“Te buscaré hasta encontrarte”.
A ninguna de nosotras, las madres que en un acto de plena consciencia y voluntad decidimos tener hijos, las imagino con el rostro de la maternidad más violenta de nuestros tiempos: buscar a un hijo o hija desaparecido.
Más de 30 mil desaparecidos en la última década y detrás de la mayoría está su madre, probablemente su abuela, y otras mujeres de su entorno con una playera en la que se lee: “Te buscaré hasta encontrarte”. Exhiben las fotos familiares en sus pechos, en sus carteles. Cuentan la historia conocida de su desaparición.
Las cifras hablan de que la mayoría son jóvenes de entre los 15 y los 19 años, y los estados donde derraman sus lágrimas estas mujeres son todos los del territorio nacional; pero principalmente Tamaulipas, Estado de México, Jalisco, Sinaloa, Nuevo León, Chihuahua y Coahuila, las fotografías de sus madres muestran canas prematuras o con historia; pero el rasgo común es el dolor escrito en sus rostros: de tener una cotidianeidad de preparar desayunos o salir temprano al trabajo, violentamente un día, peregrinan por las instituciones de impartición de justicia, por las policías, los cuarteles, los hospitales, los servicios forenses buscando un hijo o una hija que no regresó más.
La cada vez más extensa geografía del narcotráfico y del crimen organizado van perfilando también a los grupos que, como Las rastreadoras de Sinaloa, buscan en los cerros, en las laderas y en los parajes a sus hijos. Llegan guiadas por susurros, versiones, avisos anónimos, porque en el campo, en las sierras y los barrios populares, alguien vio, escuchó o encontró la tierra removida cuando regresaba de pastorear.
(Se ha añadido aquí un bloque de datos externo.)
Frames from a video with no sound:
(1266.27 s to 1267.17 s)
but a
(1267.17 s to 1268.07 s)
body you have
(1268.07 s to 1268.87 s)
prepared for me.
En esos lugares habita el silencio del miedo, hasta que llegan ellas, con su dolor, con su llanto llenan las calles y las plazas y el silencio se acaba. Y en el destino más ingrato de una madre buscan restos humanos en fosas comunes.
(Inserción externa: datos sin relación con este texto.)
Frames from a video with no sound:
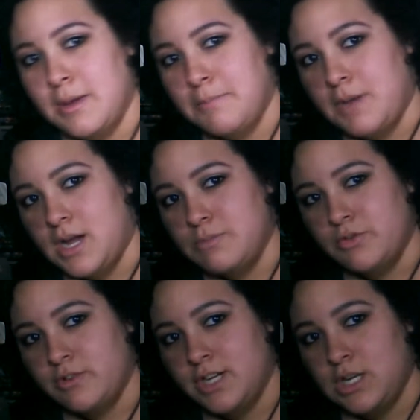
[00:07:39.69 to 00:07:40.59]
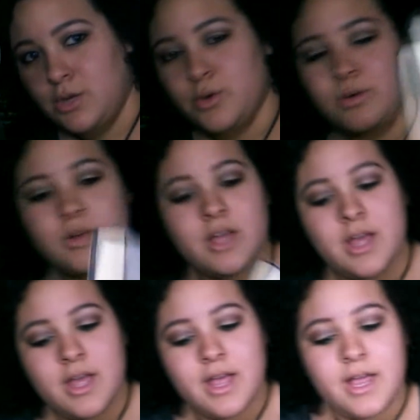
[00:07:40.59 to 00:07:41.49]
by Marie Lu.
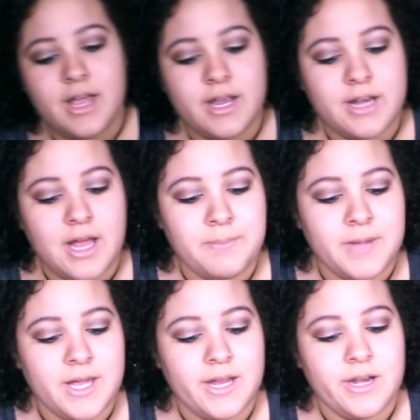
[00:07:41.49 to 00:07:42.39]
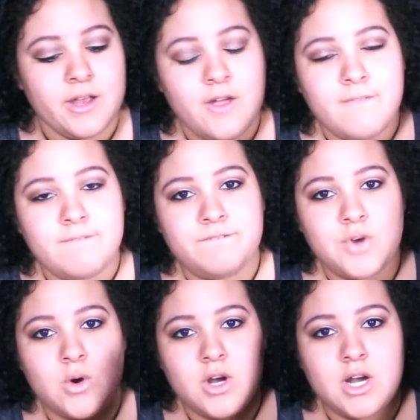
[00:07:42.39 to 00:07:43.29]
And I paid
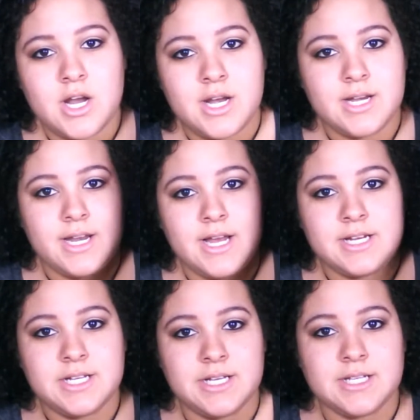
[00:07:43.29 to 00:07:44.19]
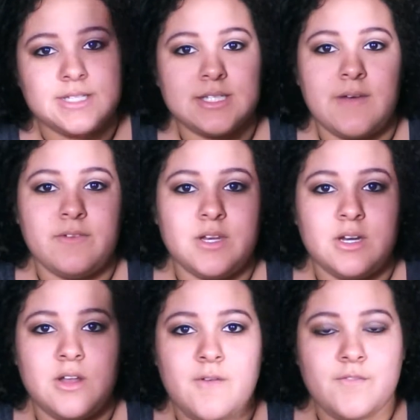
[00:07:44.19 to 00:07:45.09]

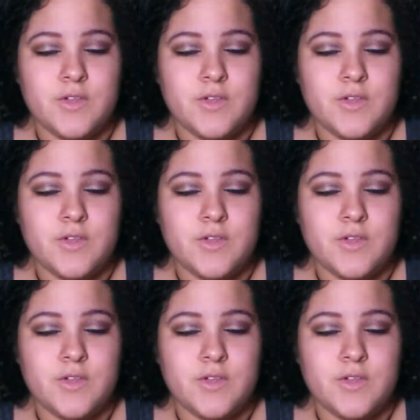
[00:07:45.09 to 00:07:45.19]
$4.97 for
Allí donde las autoridades dicen que no hay nada, los lamentos, las manifestaciones, las entrevistas de voces entrecortadas ante las cámaras de periodistas nacionales e internacionales, abren poco a poco las palabras, los datos, los caminos vedados, y hasta allá llegan para cumplir la promesa impresa en sus camisetas, el mandato de su amor herido.
Mirna Medina fue a Ocolme a una fosa común y encontró un cadáver incompleto; sólo hasta tres meses después la prueba de ADN le dijo que había encontrado los restos de Roberto Corrales Medina, su hijo al que buscaba desde hacía tres años, con otras madres, cruzadas, como ella, por el dolor.
Sólo el dolor hace posible la búsqueda en el territorio de los malditos. Sólo la profunda convicción de que la vida es un tesoro maravilloso que tiene que ser preservado. Los días de sol les curten las arrugas nacidas de la perene angustia. Sólo la esperanza de que algún día puedan hacer un funeral es lo que las mantiene en tan dura lucha. Y entre ellas se acompañan, se empoderan, protestan, reclaman. Como no lo habían aprendido a hacer antes de la desaparición de sus hijos. Antes el mandato cultural era permanecer en el espacio privado. Centradas en actividades domésticas, o en empleos comunes, y la violencia de la desaparición las lleva, sin preparación alguna, al espacio público a reclamar por la vida. Nadie las preparó para la primera o la última fosa clandestina. El Estado es responsable del camino recorrido en esta maternidad violenta.
Genoveva Flores. Periodista y catedrática del Tec de Monterrey.